Sementara otakku berpikir macam-macam, Dae Jia dan Shi Won telah menyelesaikan satu lagu dan tampak bersemangat menunggu skor mereka. Nilai mereka lebih tinggi sedikit, yaitu 89, dan kemudian dengan penuh semangat Dae Jia memeluk Shi Won bangga.

“Baiklah,” kataku, kaget dengan suaraku sendiri. “Kalau sudah begini, sekalian saja memalukan!” seruku sambil menunjuk nama lagu yang disodorkan Han Geng.

“Itu baru gadisku,” balasnya sambil merangkulku bersemangat. Hea in dan yang lainnya tertawa dan bertepuk tangan menyemangati kami. Siapa bilang aku tidak bisa bersenang-senang?



―Han Geng, Karaoke Room, 2010―

“Aku tak percaya kau pernah bilang suaramu jelek sebelumnya…” ujarku sambil meletakkan mic dan menunggu nilai kami keluar.

“Masa  sih?” Jae Shi menutup kedua pipinya yang terasa panas. Baru saja kami menyanyikan lagu Suju M yang berjudul Blue Tomorrow.  Dan menurutku, ia bernyanyi dengan sangat baik.
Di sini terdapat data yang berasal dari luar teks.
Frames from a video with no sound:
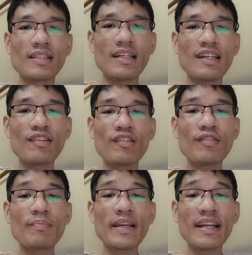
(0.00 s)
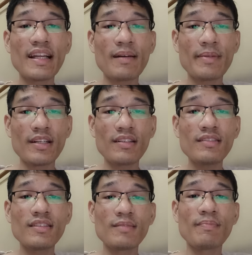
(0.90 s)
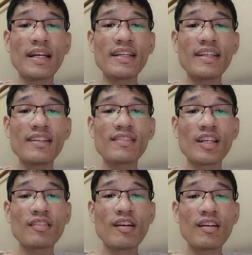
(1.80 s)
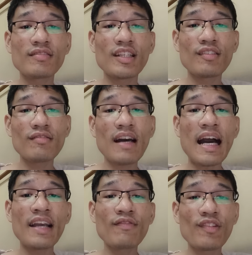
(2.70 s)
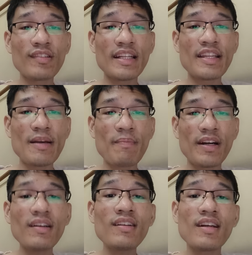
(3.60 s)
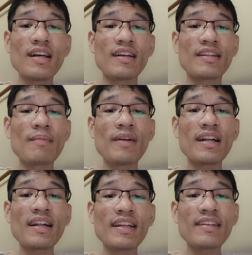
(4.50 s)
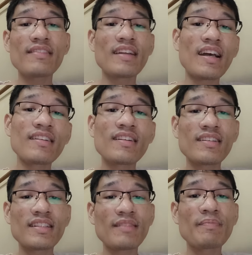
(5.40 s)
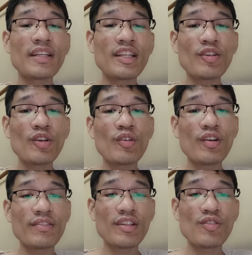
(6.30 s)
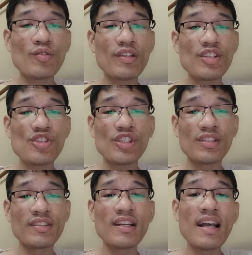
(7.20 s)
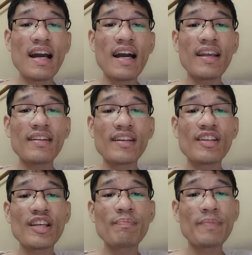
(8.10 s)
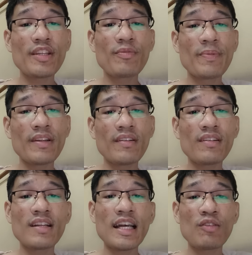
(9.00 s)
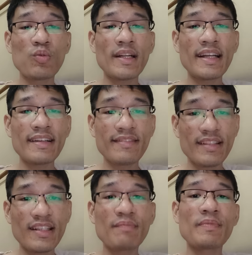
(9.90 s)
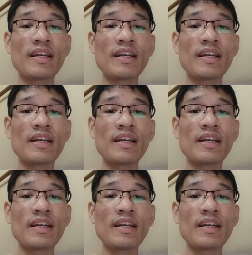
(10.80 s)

Hello, Minglaba. My name is Dr. Ong Dong. I'm from the Myanmar. Myanmar is under the military constitution. I am the young peace builder as well as the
“Jadi Li Zhi tidak berbohong…” kuraih tangannya dan mengajaknya kembali ke tempat duduk. Skorku dan Jae Shi sama dengan Skor Hea In dan Dong Hae. 86. Sementara Dae Jia dan Shi Won masih di posisi tertinggi.

“Kalian semua akan kukalahkan!!” seru Eun Hyuk sambil menyambar mic. Di sebelahnya, Shin Woo merenggut dan bergumam pelan.

“Jangan sesumbar…”

“Kau bernyanyi dengan bagus…” puji Dae Jia pada Jae Shi. “Tapi tentu saja, masih terlalu cepat untuk mengalahkanku.” Ia tertawa kecil dan kemudian memberikan album lagu pada kami. “Berikutnya sesi solo. Kau mau nyanyi apa?”
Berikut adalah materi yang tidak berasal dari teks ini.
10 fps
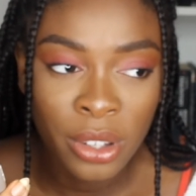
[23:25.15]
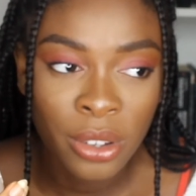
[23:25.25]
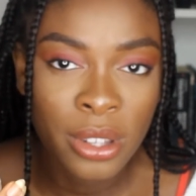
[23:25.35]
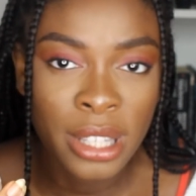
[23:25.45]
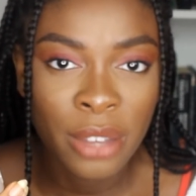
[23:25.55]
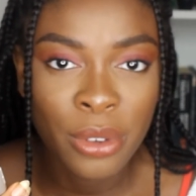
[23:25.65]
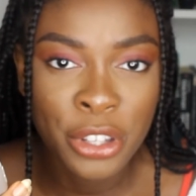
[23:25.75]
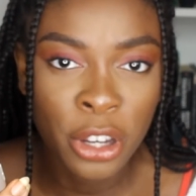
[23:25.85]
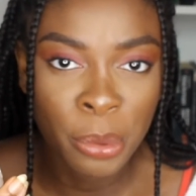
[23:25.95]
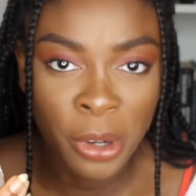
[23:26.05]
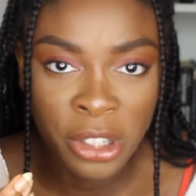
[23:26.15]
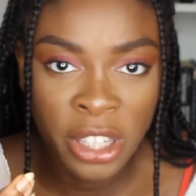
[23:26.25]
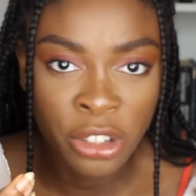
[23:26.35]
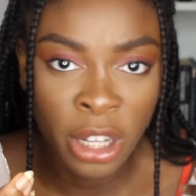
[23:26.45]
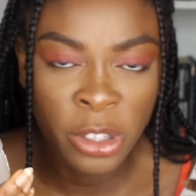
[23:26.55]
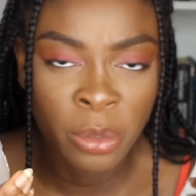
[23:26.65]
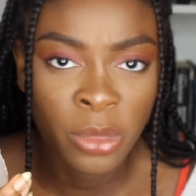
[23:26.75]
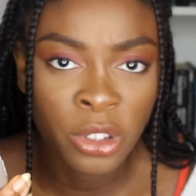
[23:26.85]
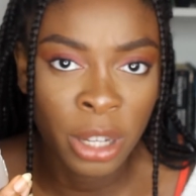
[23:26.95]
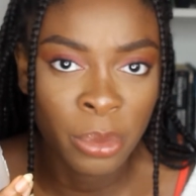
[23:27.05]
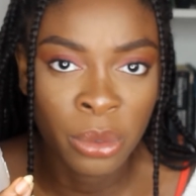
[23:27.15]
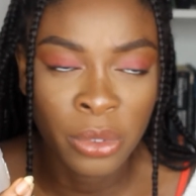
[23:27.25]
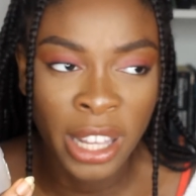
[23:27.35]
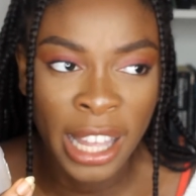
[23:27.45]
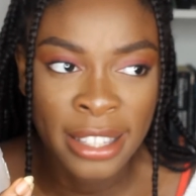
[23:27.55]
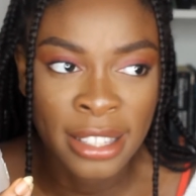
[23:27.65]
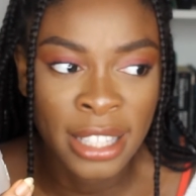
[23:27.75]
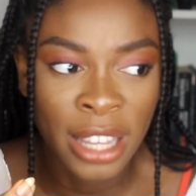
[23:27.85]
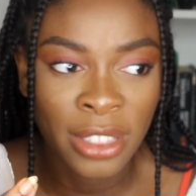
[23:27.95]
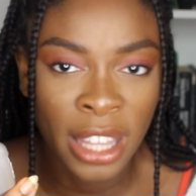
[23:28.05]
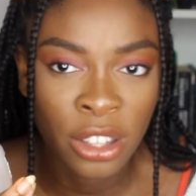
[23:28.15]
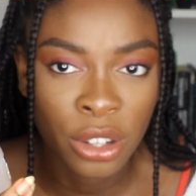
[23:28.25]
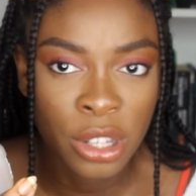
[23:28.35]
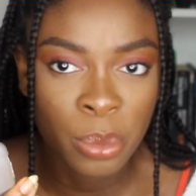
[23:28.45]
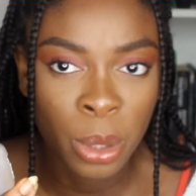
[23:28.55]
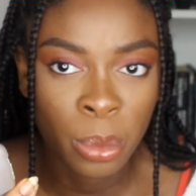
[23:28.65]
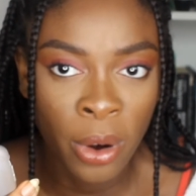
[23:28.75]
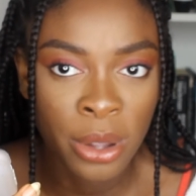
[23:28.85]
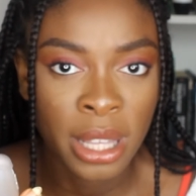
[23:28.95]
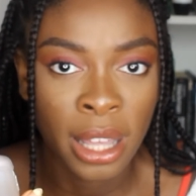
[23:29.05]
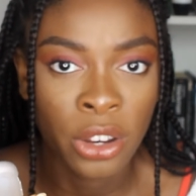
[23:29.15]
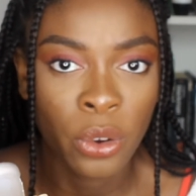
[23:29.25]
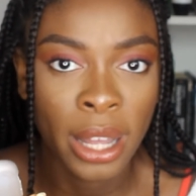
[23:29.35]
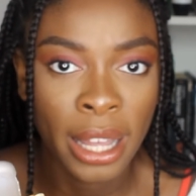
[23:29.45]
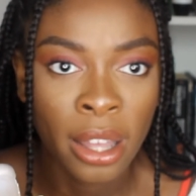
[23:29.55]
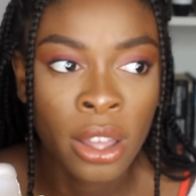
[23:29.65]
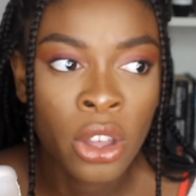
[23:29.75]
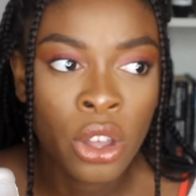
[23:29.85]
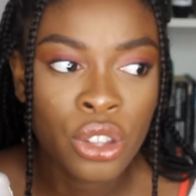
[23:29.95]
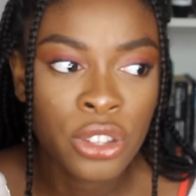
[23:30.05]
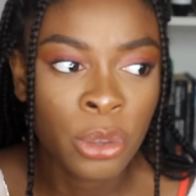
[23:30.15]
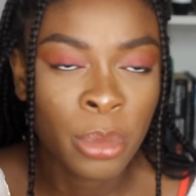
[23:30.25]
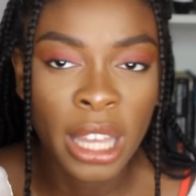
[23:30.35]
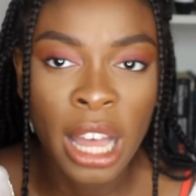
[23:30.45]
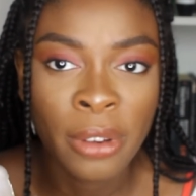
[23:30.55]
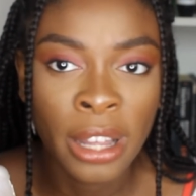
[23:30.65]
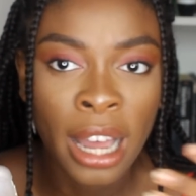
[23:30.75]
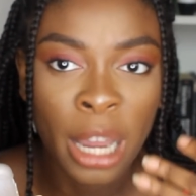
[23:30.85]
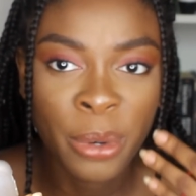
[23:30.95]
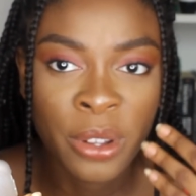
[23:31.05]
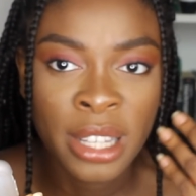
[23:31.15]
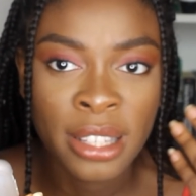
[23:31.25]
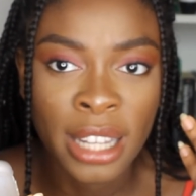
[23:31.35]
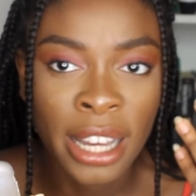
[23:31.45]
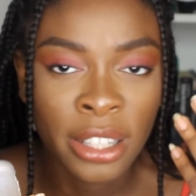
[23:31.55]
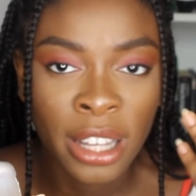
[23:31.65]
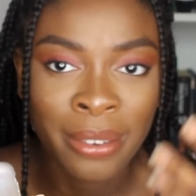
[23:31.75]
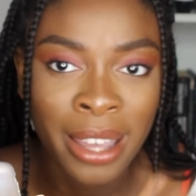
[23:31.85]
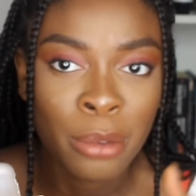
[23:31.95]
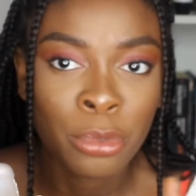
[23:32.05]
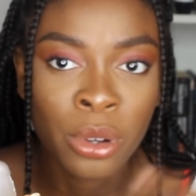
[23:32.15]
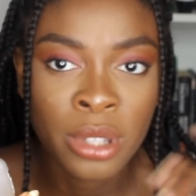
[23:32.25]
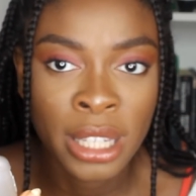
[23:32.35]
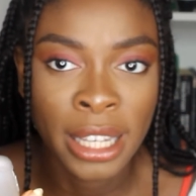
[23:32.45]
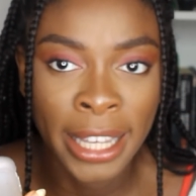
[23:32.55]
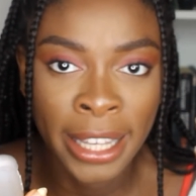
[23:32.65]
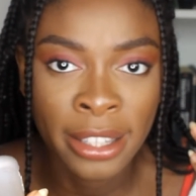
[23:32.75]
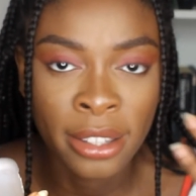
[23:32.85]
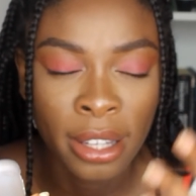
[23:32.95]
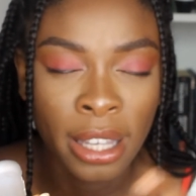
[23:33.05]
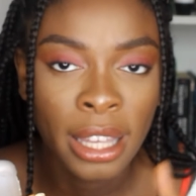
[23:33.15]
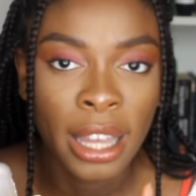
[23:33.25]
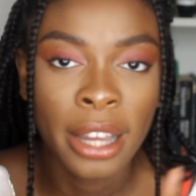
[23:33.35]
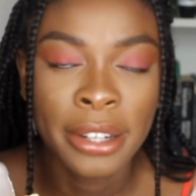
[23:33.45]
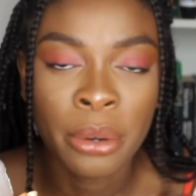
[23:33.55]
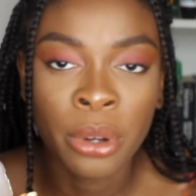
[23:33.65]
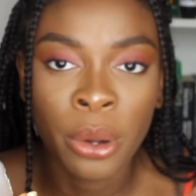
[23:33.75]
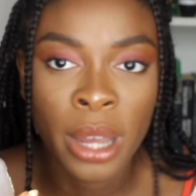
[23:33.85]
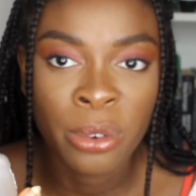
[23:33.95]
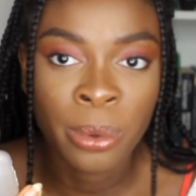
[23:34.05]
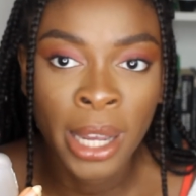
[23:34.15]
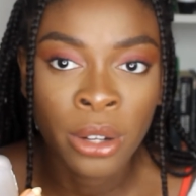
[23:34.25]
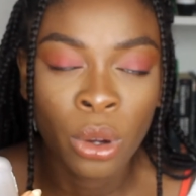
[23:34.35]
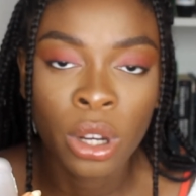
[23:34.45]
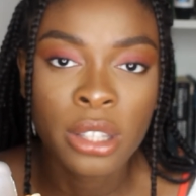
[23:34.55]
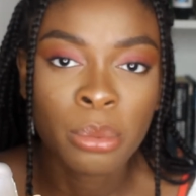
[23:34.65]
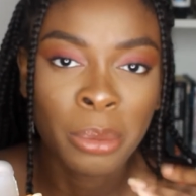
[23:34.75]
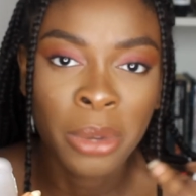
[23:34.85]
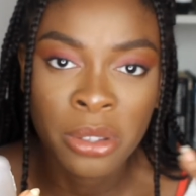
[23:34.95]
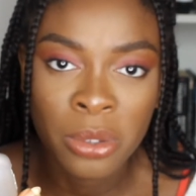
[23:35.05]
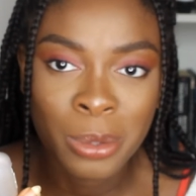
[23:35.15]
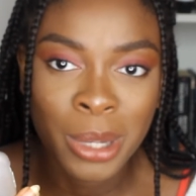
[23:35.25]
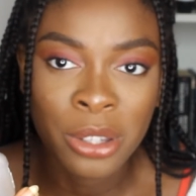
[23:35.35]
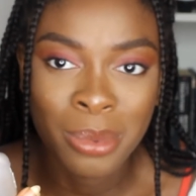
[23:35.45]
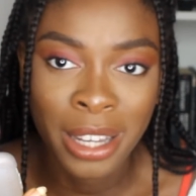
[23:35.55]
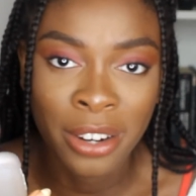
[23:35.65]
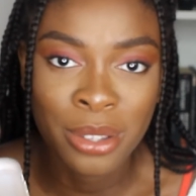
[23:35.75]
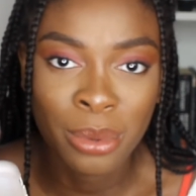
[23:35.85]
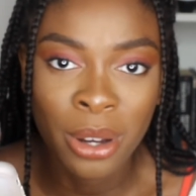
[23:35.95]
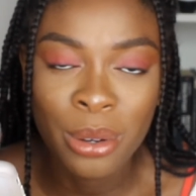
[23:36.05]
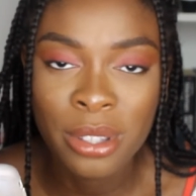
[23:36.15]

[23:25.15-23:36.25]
Because say if you're doing a protein treatment with your hair, it's the same thing, you're just putting protein in your hair. So me having a high protein diet and getting protein in, and that will go everywhere, not only to my muscles but to my hair as well.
“Aku belum tahu,” senyum Jae Shi malu. “Syukurlah tadi sama sekali tidak memalukan…” bisiknya di telingaku.

“Aku akan menyanyikan lagu mandarin saja. Forever Love,” pilihku sambil memencet layar pilihan lagu. “Bagaimana denganmu?”
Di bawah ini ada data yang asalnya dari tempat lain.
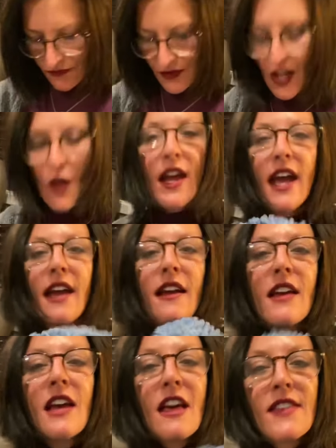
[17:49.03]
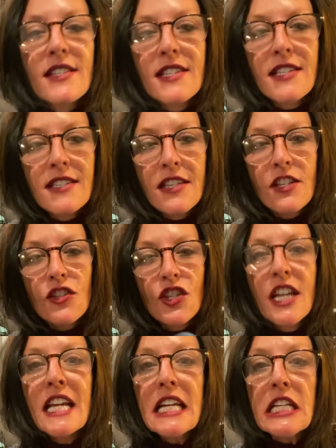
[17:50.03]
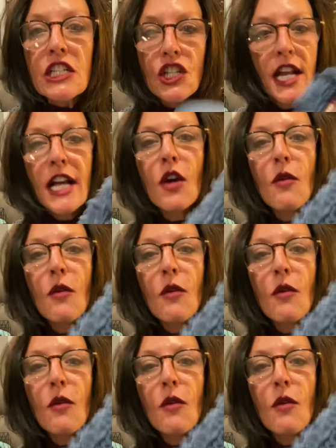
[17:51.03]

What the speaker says: Okay, this is the ChanelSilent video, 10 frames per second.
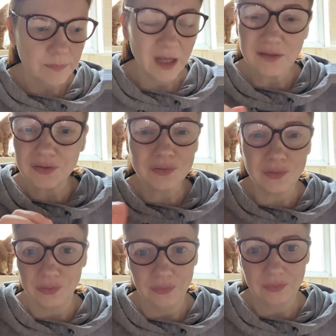So I don't
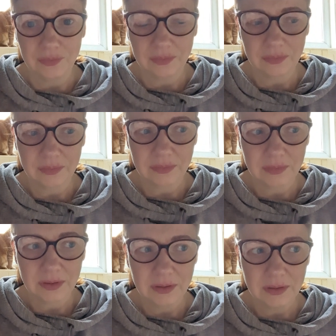know.
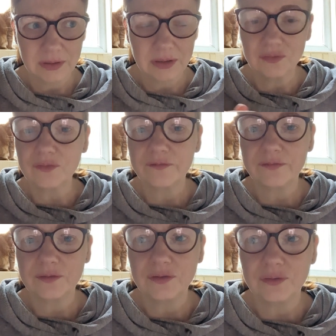I don't know if
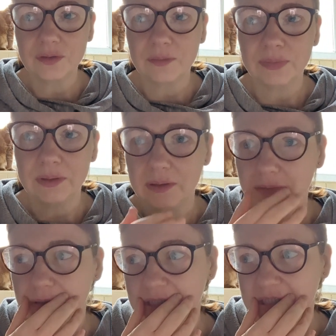the two are completely
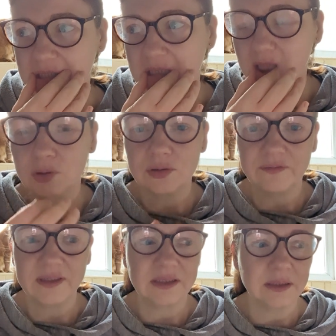unrelated. I don't know
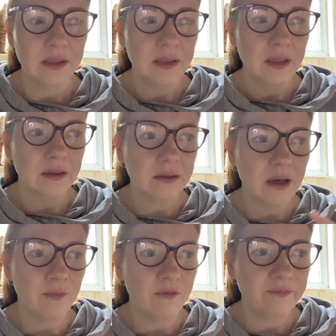if I need to
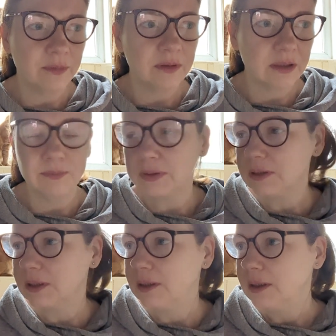come off milk
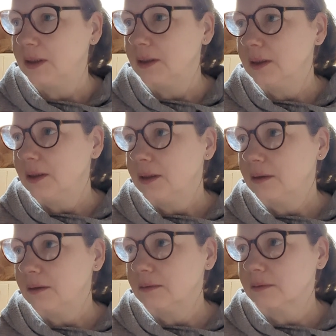completely,
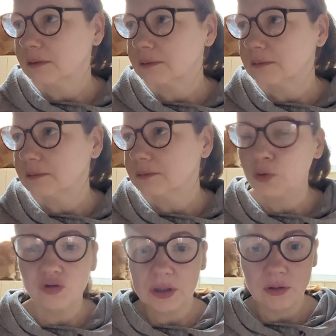
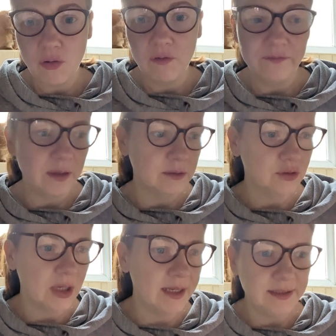not drink coffee,
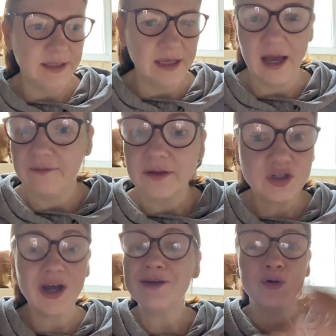try decaf,
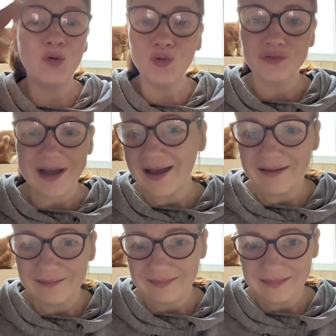try the whole
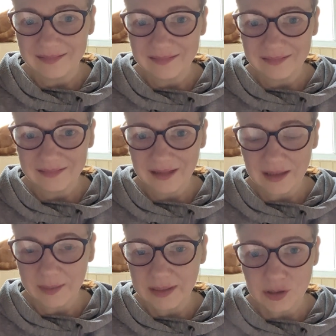diet,
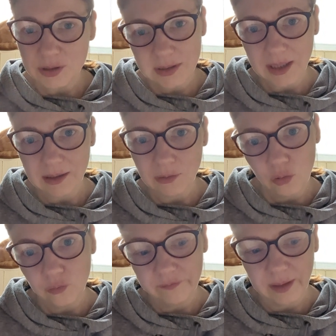elimination diet
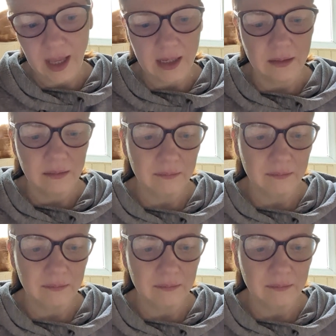all over again.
“Aku akan menyanyikan lagu Joo yang berjudul Because of Man. Untukmu…” Jae Shi menyebut bagian akhirnya dengan suara pelan. Namun, aku bisa mendengarnya dengan jelas.

“Aku tidak sabar menantikannya…” seruku sambil tertawa pelan. kurasakan getaran pelan dari tas Jae Shi. “Ponselmu. Mungkin ada yang menelepon…” tukasku memberitahu.

“Sebentar ya…” Jae Shi mengeluarkan ponselnya dan seketika wajahnya memucat melihat nama di layarnya. Firasatku mengatakan bahwa dialah yang menelepon. “Sebentar…” ujar Jae Shi sambil menekan tombol dan berjalan ke luar ruangan.